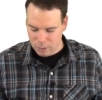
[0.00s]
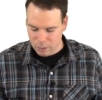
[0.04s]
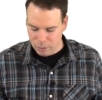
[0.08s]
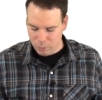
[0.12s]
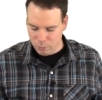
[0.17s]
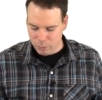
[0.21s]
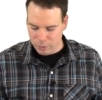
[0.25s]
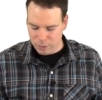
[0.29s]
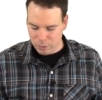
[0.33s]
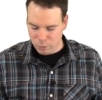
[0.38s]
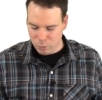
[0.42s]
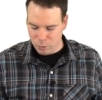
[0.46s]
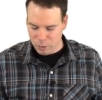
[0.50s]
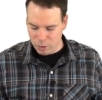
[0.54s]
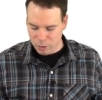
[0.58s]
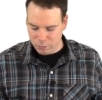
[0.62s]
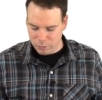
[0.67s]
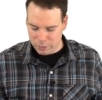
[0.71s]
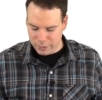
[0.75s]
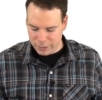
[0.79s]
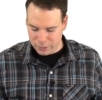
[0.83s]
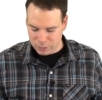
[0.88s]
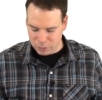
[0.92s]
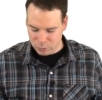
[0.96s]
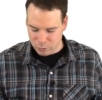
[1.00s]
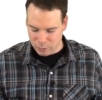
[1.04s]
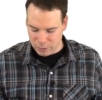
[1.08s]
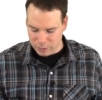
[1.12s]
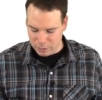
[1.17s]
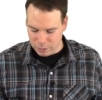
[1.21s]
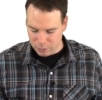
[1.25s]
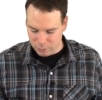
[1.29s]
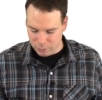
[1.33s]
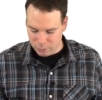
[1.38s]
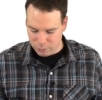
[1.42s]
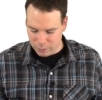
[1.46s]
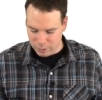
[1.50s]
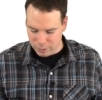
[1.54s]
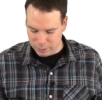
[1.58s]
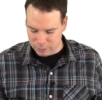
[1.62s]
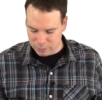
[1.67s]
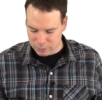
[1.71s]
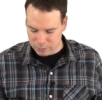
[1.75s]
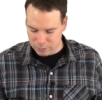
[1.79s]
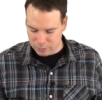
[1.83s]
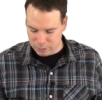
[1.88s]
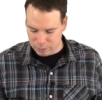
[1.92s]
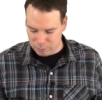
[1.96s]
with a 1 over x squared out
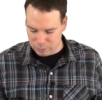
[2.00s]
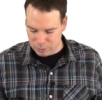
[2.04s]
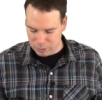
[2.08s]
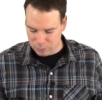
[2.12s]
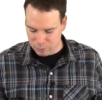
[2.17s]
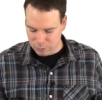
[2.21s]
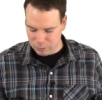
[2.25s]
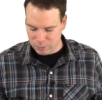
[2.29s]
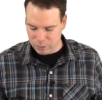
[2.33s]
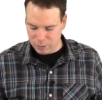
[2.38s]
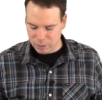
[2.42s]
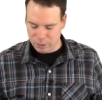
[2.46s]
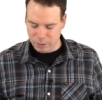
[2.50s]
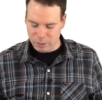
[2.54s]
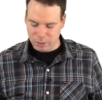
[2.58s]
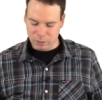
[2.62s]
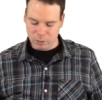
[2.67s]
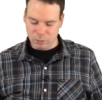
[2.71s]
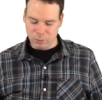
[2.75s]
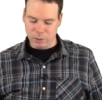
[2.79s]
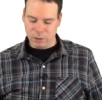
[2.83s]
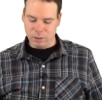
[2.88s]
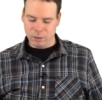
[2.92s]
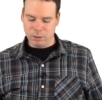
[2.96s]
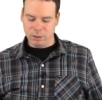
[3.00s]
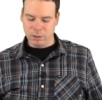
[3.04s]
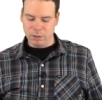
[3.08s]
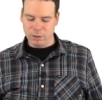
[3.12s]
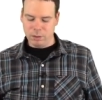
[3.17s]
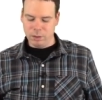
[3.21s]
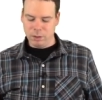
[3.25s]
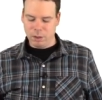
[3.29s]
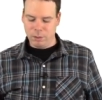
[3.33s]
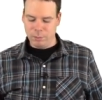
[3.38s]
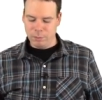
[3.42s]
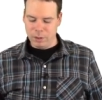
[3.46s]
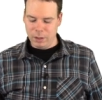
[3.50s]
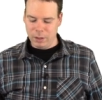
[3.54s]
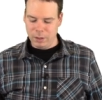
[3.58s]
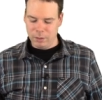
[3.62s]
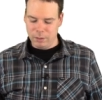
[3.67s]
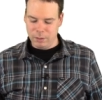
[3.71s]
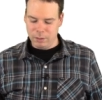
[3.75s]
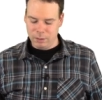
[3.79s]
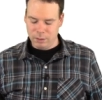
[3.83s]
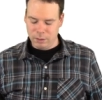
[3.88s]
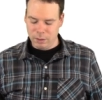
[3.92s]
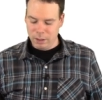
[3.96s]
front. So that means we've got an x squared on the
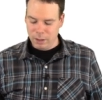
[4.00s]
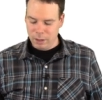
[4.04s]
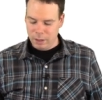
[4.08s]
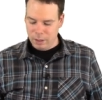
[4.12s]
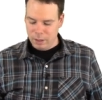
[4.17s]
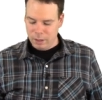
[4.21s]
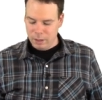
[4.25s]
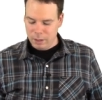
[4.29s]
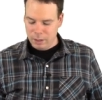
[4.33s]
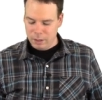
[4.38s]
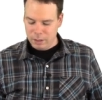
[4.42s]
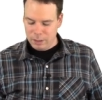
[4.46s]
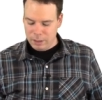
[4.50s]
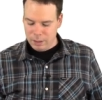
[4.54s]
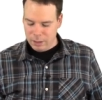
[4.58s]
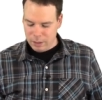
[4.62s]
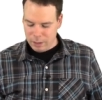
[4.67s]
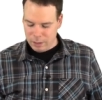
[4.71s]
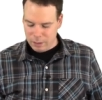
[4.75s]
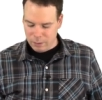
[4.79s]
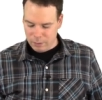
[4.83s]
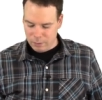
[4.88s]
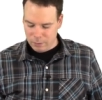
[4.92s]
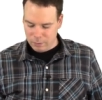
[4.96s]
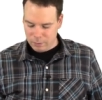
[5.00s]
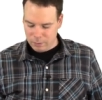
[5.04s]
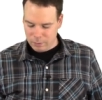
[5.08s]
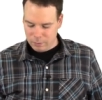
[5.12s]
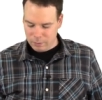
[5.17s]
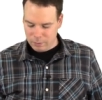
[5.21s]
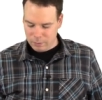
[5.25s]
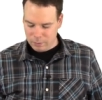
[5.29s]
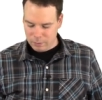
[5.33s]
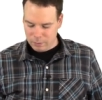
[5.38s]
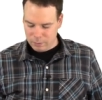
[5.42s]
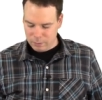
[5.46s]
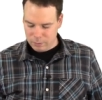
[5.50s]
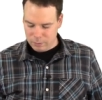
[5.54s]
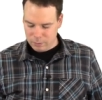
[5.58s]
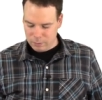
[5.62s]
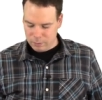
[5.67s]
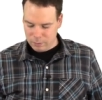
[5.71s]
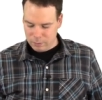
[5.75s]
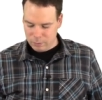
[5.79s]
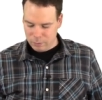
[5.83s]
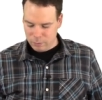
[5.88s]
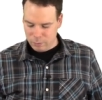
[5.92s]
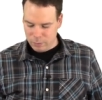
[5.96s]
denominator. Now,
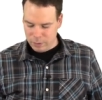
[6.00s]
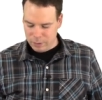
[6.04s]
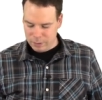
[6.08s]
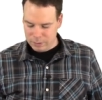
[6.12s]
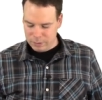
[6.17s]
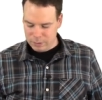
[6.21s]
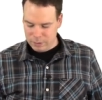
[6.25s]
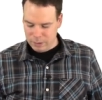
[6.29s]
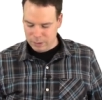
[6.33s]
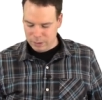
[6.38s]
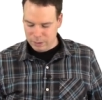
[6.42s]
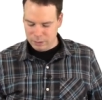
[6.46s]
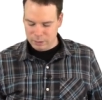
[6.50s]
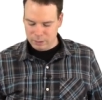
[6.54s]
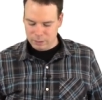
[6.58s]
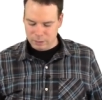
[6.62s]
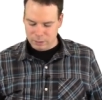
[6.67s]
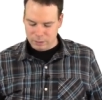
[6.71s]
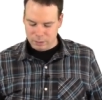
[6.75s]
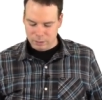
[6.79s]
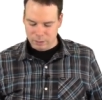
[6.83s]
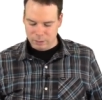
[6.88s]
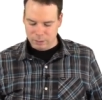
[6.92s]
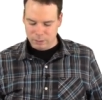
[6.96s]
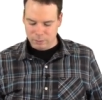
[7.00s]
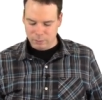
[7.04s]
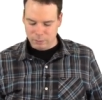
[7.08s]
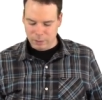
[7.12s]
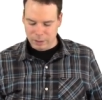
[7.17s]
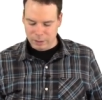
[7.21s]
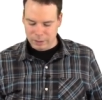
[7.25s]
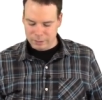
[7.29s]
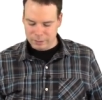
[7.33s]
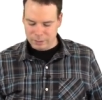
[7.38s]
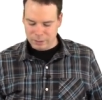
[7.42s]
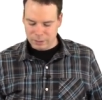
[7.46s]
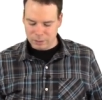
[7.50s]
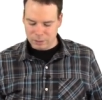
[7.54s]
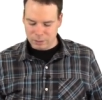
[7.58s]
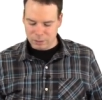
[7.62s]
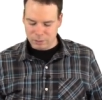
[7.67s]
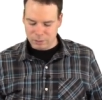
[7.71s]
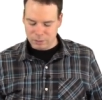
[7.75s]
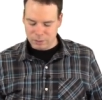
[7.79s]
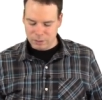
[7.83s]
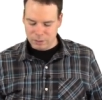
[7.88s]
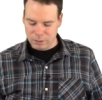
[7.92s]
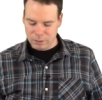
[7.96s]
what is this? Well, as x
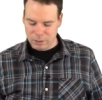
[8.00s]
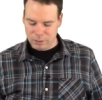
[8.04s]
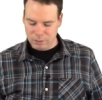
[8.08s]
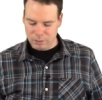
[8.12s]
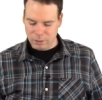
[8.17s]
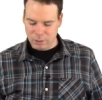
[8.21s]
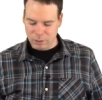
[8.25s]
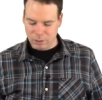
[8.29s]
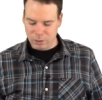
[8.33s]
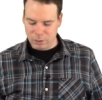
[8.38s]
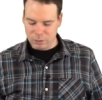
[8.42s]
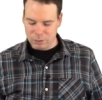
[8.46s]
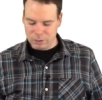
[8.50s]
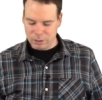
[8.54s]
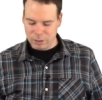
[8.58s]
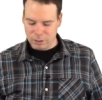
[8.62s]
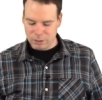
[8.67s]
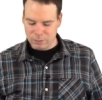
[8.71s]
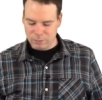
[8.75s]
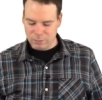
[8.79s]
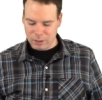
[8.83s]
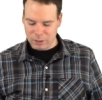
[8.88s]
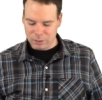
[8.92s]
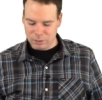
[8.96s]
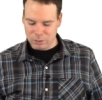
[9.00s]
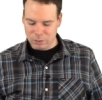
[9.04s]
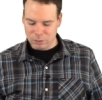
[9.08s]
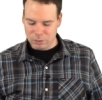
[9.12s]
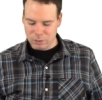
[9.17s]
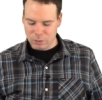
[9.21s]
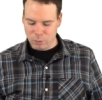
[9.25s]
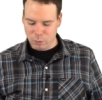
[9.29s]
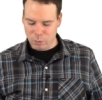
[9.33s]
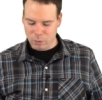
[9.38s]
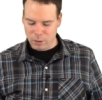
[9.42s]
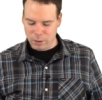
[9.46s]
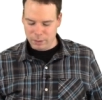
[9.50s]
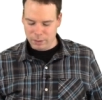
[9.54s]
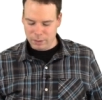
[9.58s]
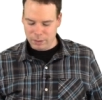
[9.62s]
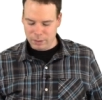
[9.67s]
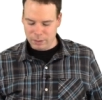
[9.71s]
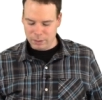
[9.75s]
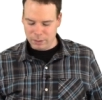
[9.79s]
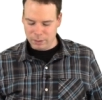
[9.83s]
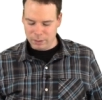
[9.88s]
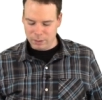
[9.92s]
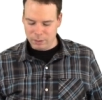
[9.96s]
goes to 0, cosine of x goes to 1,
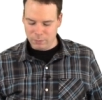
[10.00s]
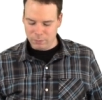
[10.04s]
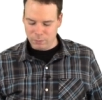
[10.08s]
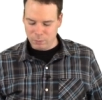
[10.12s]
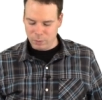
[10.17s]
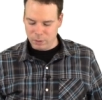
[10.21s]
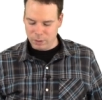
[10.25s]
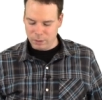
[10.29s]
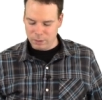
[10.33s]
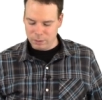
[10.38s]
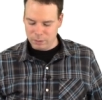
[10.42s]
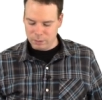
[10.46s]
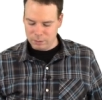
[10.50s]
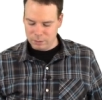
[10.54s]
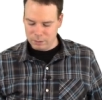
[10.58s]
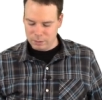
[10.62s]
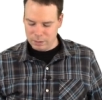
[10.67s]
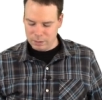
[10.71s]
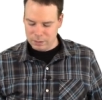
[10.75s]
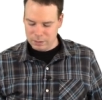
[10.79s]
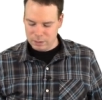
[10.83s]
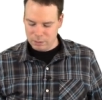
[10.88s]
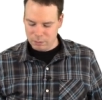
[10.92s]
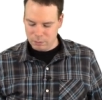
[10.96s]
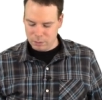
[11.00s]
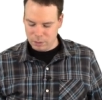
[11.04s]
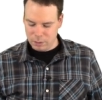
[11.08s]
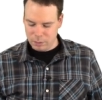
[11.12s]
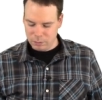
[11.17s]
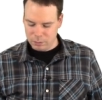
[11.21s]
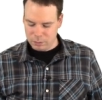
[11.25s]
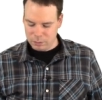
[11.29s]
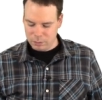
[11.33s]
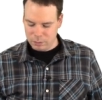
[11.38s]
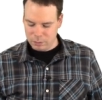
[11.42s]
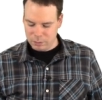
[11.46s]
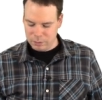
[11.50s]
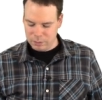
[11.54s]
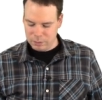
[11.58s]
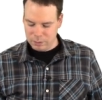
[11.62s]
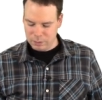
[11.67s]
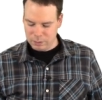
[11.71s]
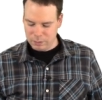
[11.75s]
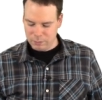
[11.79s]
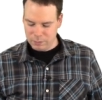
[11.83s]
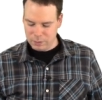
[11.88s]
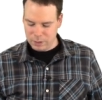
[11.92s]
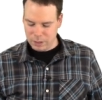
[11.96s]
ln of 1 is 0, so this
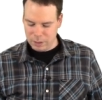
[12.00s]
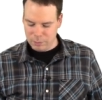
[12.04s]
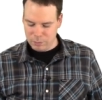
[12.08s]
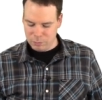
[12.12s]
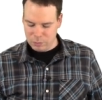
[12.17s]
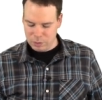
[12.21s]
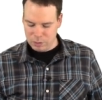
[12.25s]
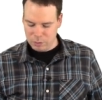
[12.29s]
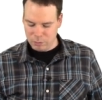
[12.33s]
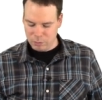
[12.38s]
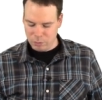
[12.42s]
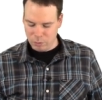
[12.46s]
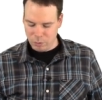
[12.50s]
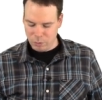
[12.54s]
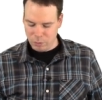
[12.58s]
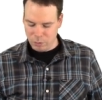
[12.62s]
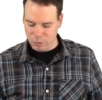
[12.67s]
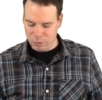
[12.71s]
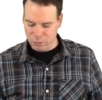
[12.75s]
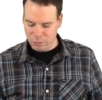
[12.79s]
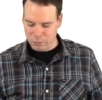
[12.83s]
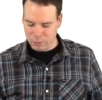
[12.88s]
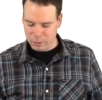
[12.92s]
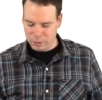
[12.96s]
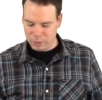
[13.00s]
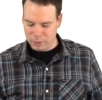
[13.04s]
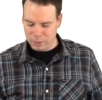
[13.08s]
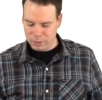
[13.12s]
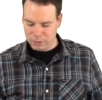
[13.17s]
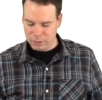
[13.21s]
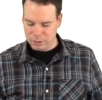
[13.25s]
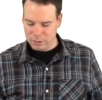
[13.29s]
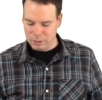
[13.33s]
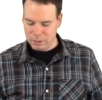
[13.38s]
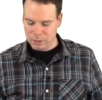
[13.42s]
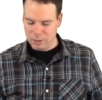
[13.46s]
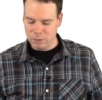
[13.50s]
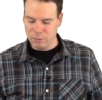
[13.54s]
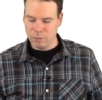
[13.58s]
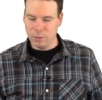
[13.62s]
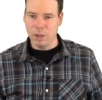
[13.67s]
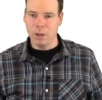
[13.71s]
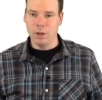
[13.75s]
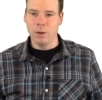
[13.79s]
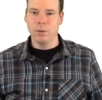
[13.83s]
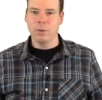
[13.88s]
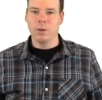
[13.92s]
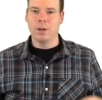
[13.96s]
is of type 0 over
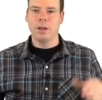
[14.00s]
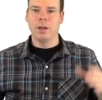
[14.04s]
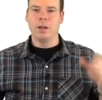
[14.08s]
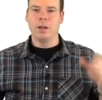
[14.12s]
0.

▬▬▬

> Task brief: Transcribe the full listing above exactly as it stands, minus the pictures.

> Expected answer:
[0.00s]
[0.04s]
[0.08s]
[0.12s]
[0.17s]
[0.21s]
[0.25s]
[0.29s]
[0.33s]
[0.38s]
[0.42s]
[0.46s]
[0.50s]
[0.54s]
[0.58s]
[0.62s]
[0.67s]
[0.71s]
[0.75s]
[0.79s]
[0.83s]
[0.88s]
[0.92s]
[0.96s]
[1.00s]
[1.04s]
[1.08s]
[1.12s]
[1.17s]
[1.21s]
[1.25s]
[1.29s]
[1.33s]
[1.38s]
[1.42s]
[1.46s]
[1.50s]
[1.54s]
[1.58s]
[1.62s]
[1.67s]
[1.71s]
[1.75s]
[1.79s]
[1.83s]
[1.88s]
[1.92s]
[1.96s]
with a 1 over x squared out
[2.00s]
[2.04s]
[2.08s]
[2.12s]
[2.17s]
[2.21s]
[2.25s]
[2.29s]
[2.33s]
[2.38s]
[2.42s]
[2.46s]
[2.50s]
[2.54s]
[2.58s]
[2.62s]
[2.67s]
[2.71s]
[2.75s]
[2.79s]
[2.83s]
[2.88s]
[2.92s]
[2.96s]
[3.00s]
[3.04s]
[3.08s]
[3.12s]
[3.17s]
[3.21s]
[3.25s]
[3.29s]
[3.33s]
[3.38s]
[3.42s]
[3.46s]
[3.50s]
[3.54s]
[3.58s]
[3.62s]
[3.67s]
[3.71s]
[3.75s]
[3.79s]
[3.83s]
[3.88s]
[3.92s]
[3.96s]
front. So that means we've got an x squared on the
[4.00s]
[4.04s]
[4.08s]
[4.12s]
[4.17s]
[4.21s]
[4.25s]
[4.29s]
[4.33s]
[4.38s]
[4.42s]
[4.46s]
[4.50s]
[4.54s]
[4.58s]
[4.62s]
[4.67s]
[4.71s]
[4.75s]
[4.79s]
[4.83s]
[4.88s]
[4.92s]
[4.96s]
[5.00s]
[5.04s]
[5.08s]
[5.12s]
[5.17s]
[5.21s]
[5.25s]
[5.29s]
[5.33s]
[5.38s]
[5.42s]
[5.46s]
[5.50s]
[5.54s]
[5.58s]
[5.62s]
[5.67s]
[5.71s]
[5.75s]
[5.79s]
[5.83s]
[5.88s]
[5.92s]
[5.96s]
denominator. Now,
[6.00s]
[6.04s]
[6.08s]
[6.12s]
[6.17s]
[6.21s]
[6.25s]
[6.29s]
[6.33s]
[6.38s]
[6.42s]
[6.46s]
[6.50s]
[6.54s]
[6.58s]
[6.62s]
[6.67s]
[6.71s]
[6.75s]
[6.79s]
[6.83s]
[6.88s]
[6.92s]
[6.96s]
[7.00s]
[7.04s]
[7.08s]
[7.12s]
[7.17s]
[7.21s]
[7.25s]
[7.29s]
[7.33s]
[7.38s]
[7.42s]
[7.46s]
[7.50s]
[7.54s]
[7.58s]
[7.62s]
[7.67s]
[7.71s]
[7.75s]
[7.79s]
[7.83s]
[7.88s]
[7.92s]
[7.96s]
what is this? Well, as x
[8.00s]
[8.04s]
[8.08s]
[8.12s]
[8.17s]
[8.21s]
[8.25s]
[8.29s]
[8.33s]
[8.38s]
[8.42s]
[8.46s]
[8.50s]
[8.54s]
[8.58s]
[8.62s]
[8.67s]
[8.71s]
[8.75s]
[8.79s]
[8.83s]
[8.88s]
[8.92s]
[8.96s]
[9.00s]
[9.04s]
[9.08s]
[9.12s]
[9.17s]
[9.21s]
[9.25s]
[9.29s]
[9.33s]
[9.38s]
[9.42s]
[9.46s]
[9.50s]
[9.54s]
[9.58s]
[9.62s]
[9.67s]
[9.71s]
[9.75s]
[9.79s]
[9.83s]
[9.88s]
[9.92s]
[9.96s]
goes to 0, cosine of x goes to 1,
[10.00s]
[10.04s]
[10.08s]
[10.12s]
[10.17s]
[10.21s]
[10.25s]
[10.29s]
[10.33s]
[10.38s]
[10.42s]
[10.46s]
[10.50s]
[10.54s]
[10.58s]
[10.62s]
[10.67s]
[10.71s]
[10.75s]
[10.79s]
[10.83s]
[10.88s]
[10.92s]
[10.96s]
[11.00s]
[11.04s]
[11.08s]
[11.12s]
[11.17s]
[11.21s]
[11.25s]
[11.29s]
[11.33s]
[11.38s]
[11.42s]
[11.46s]
[11.50s]
[11.54s]
[11.58s]
[11.62s]
[11.67s]
[11.71s]
[11.75s]
[11.79s]
[11.83s]
[11.88s]
[11.92s]
[11.96s]
ln of 1 is 0, so this
[12.00s]
[12.04s]
[12.08s]
[12.12s]
[12.17s]
[12.21s]
[12.25s]
[12.29s]
[12.33s]
[12.38s]
[12.42s]
[12.46s]
[12.50s]
[12.54s]
[12.58s]
[12.62s]
[12.67s]
[12.71s]
[12.75s]
[12.79s]
[12.83s]
[12.88s]
[12.92s]
[12.96s]
[13.00s]
[13.04s]
[13.08s]
[13.12s]
[13.17s]
[13.21s]
[13.25s]
[13.29s]
[13.33s]
[13.38s]
[13.42s]
[13.46s]
[13.50s]
[13.54s]
[13.58s]
[13.62s]
[13.67s]
[13.71s]
[13.75s]
[13.79s]
[13.83s]
[13.88s]
[13.92s]
[13.96s]
is of type 0 over
[14.00s]
[14.04s]
[14.08s]
[14.12s]
0.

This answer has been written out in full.